## [WHAT YOU WILL DO]
Your answer must be an exact transcription of every record below, with the pictures omitted.

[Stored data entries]

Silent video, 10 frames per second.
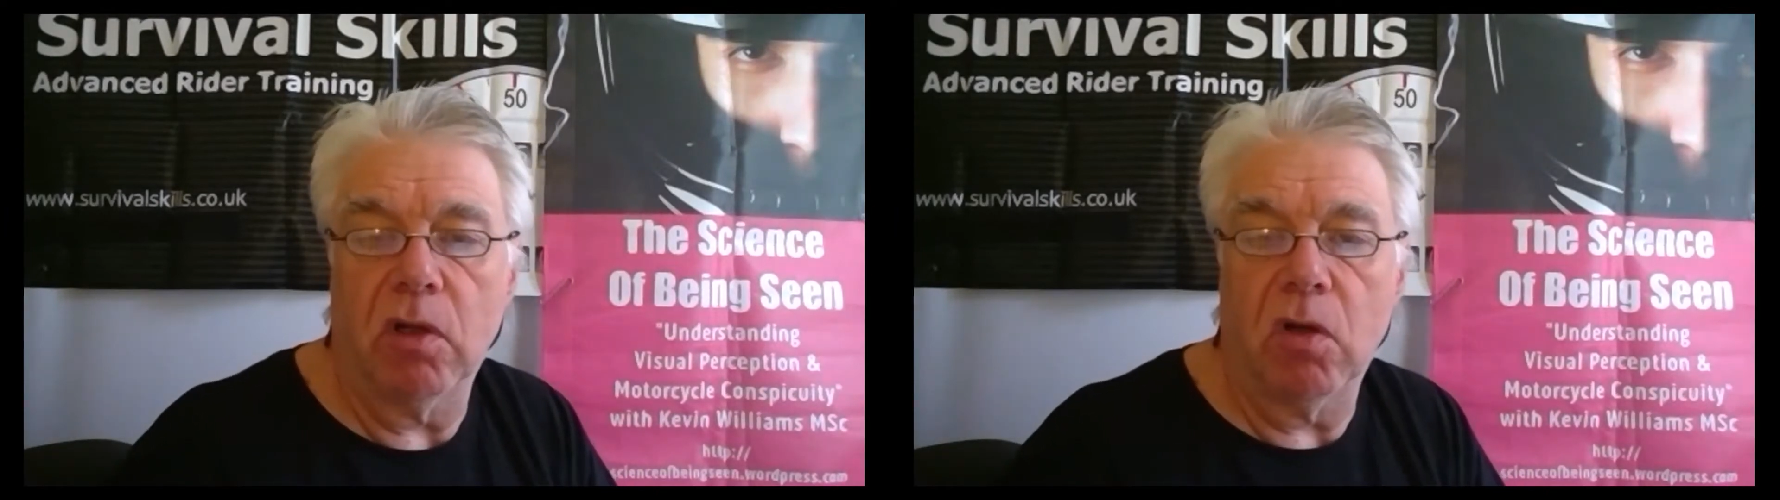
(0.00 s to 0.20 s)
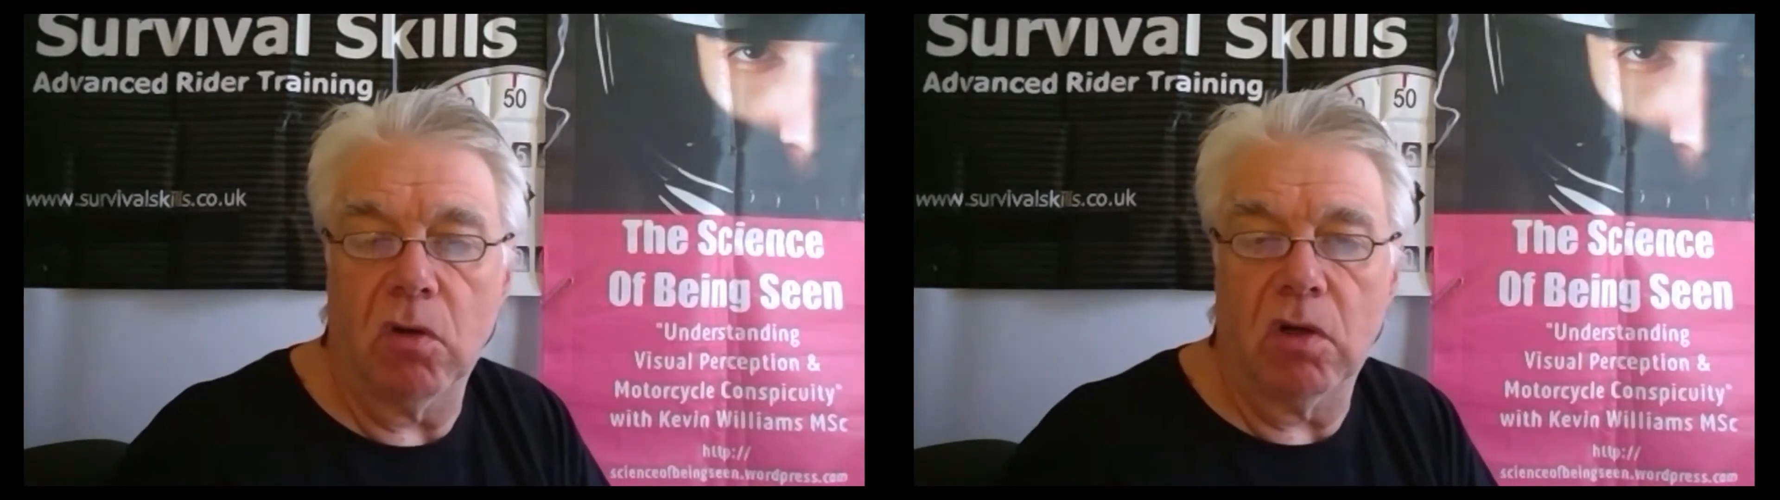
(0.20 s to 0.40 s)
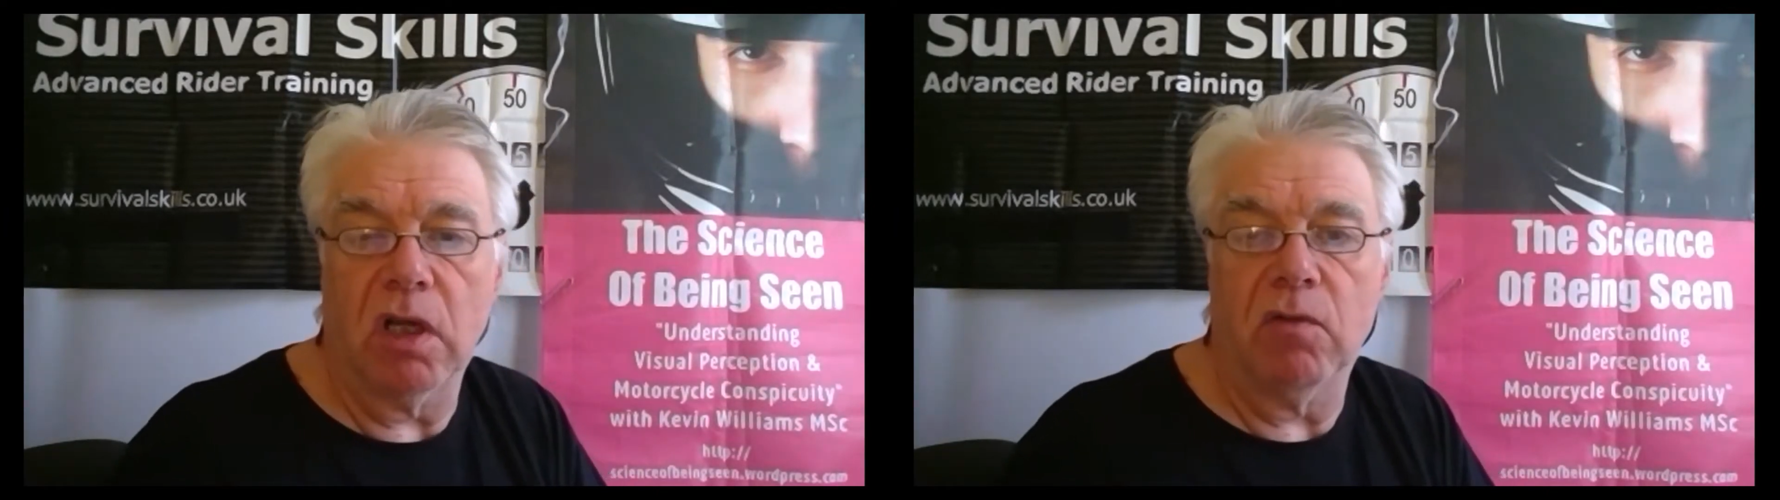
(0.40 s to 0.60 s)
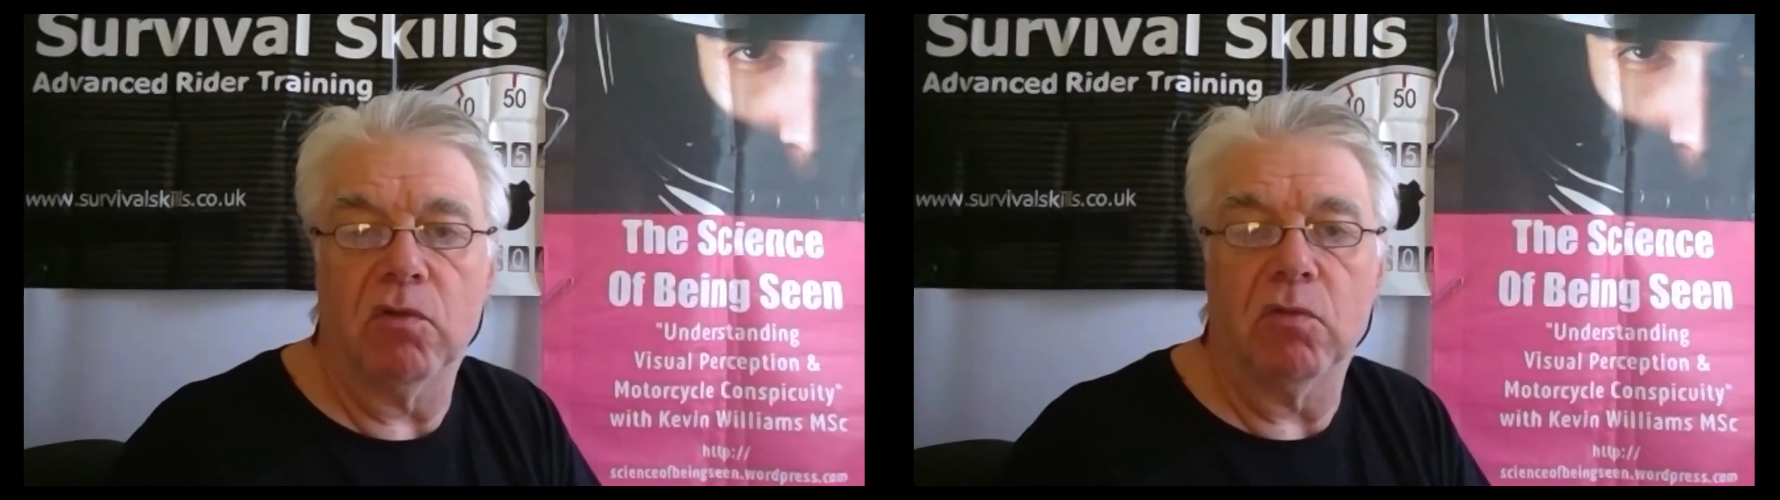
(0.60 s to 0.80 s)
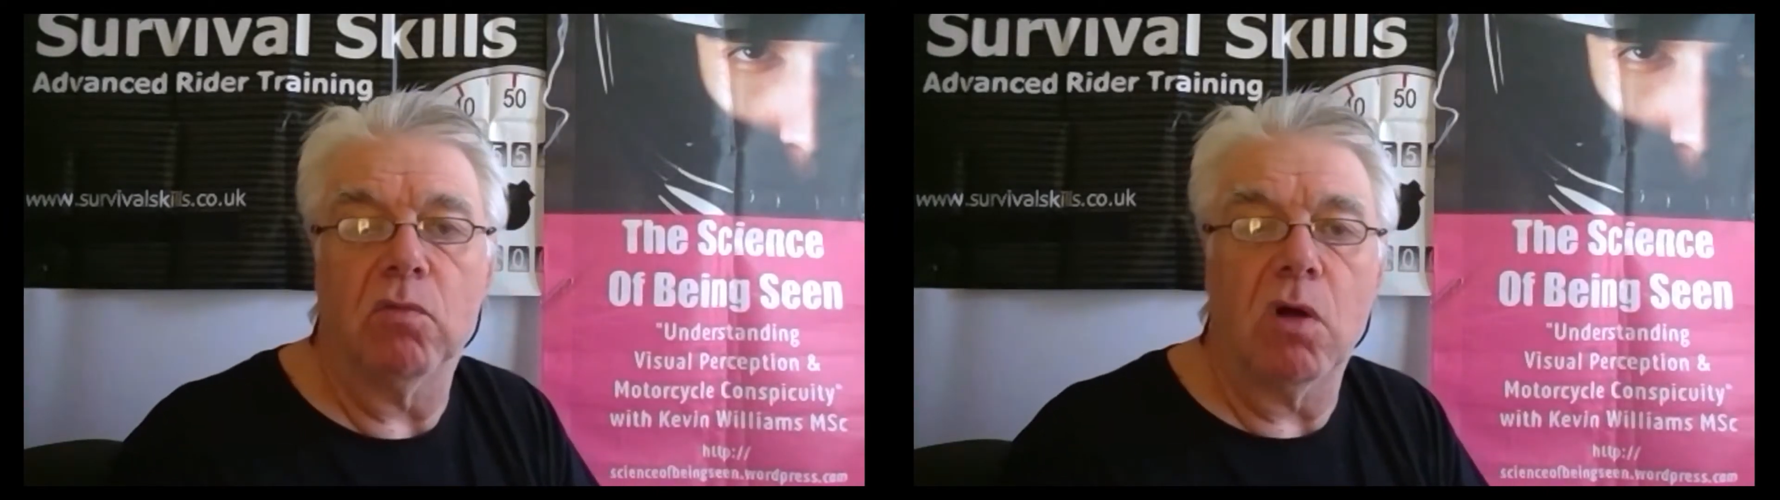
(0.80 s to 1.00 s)
hot
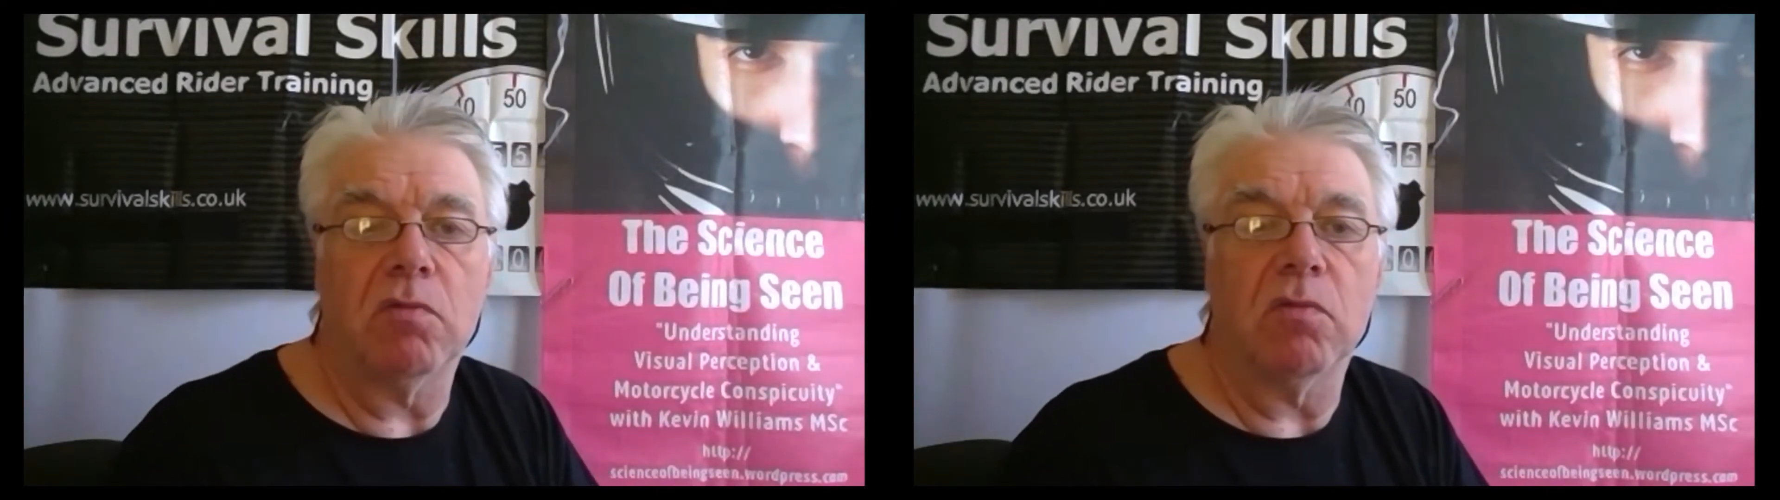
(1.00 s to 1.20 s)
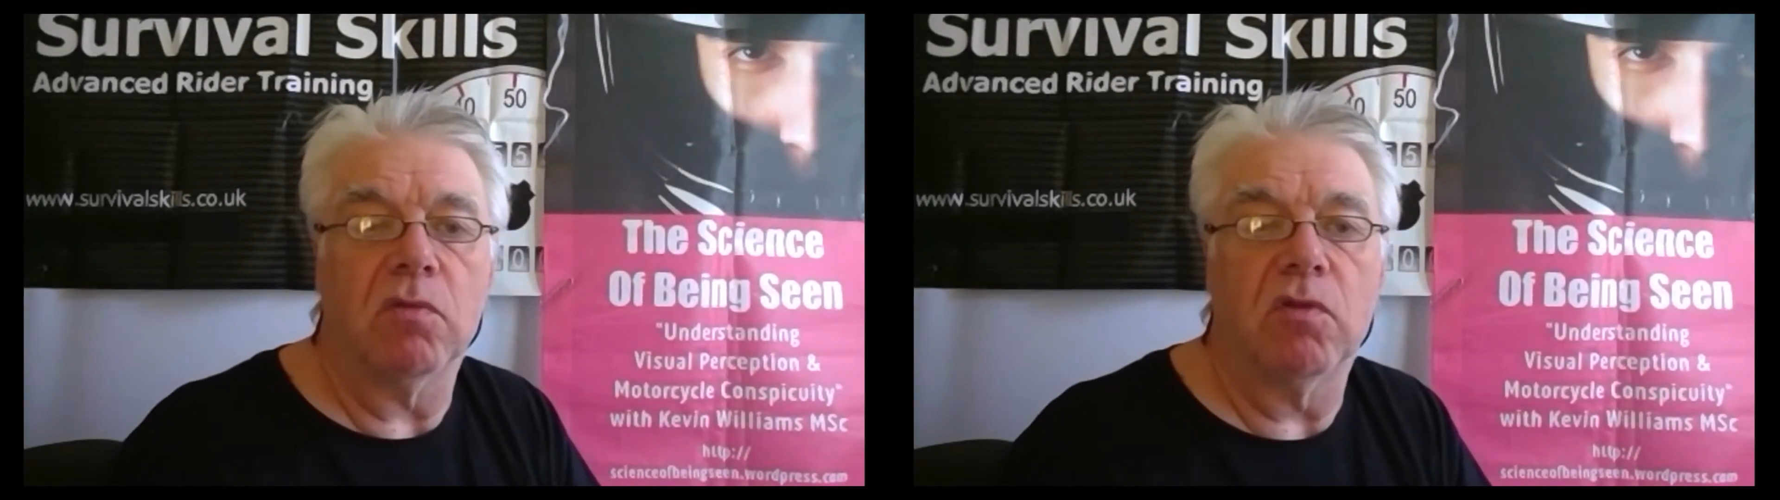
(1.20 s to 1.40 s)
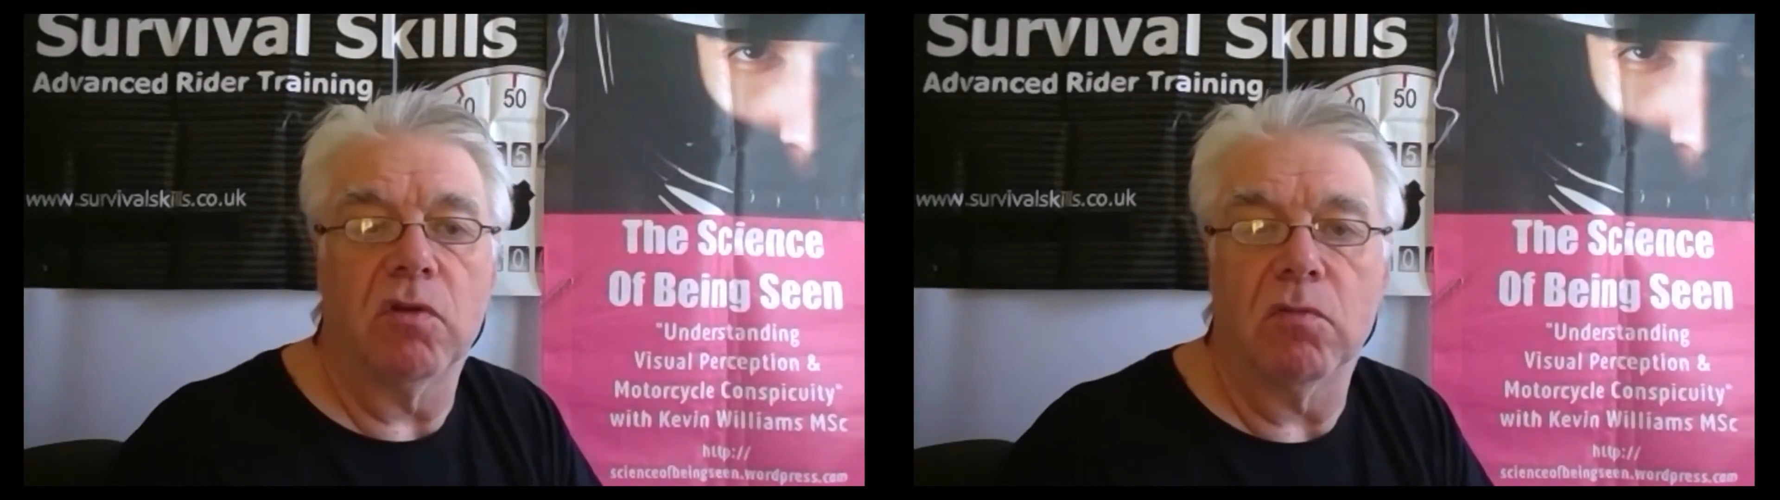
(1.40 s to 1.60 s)
gloves won't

## [SOLUTION]
Silent video, 10 frames per second.
(0.00 s to 0.20 s)
(0.20 s to 0.40 s)
(0.40 s to 0.60 s)
(0.60 s to 0.80 s)
(0.80 s to 1.00 s)
hot
(1.00 s to 1.20 s)
(1.20 s to 1.40 s)
(1.40 s to 1.60 s)
gloves won't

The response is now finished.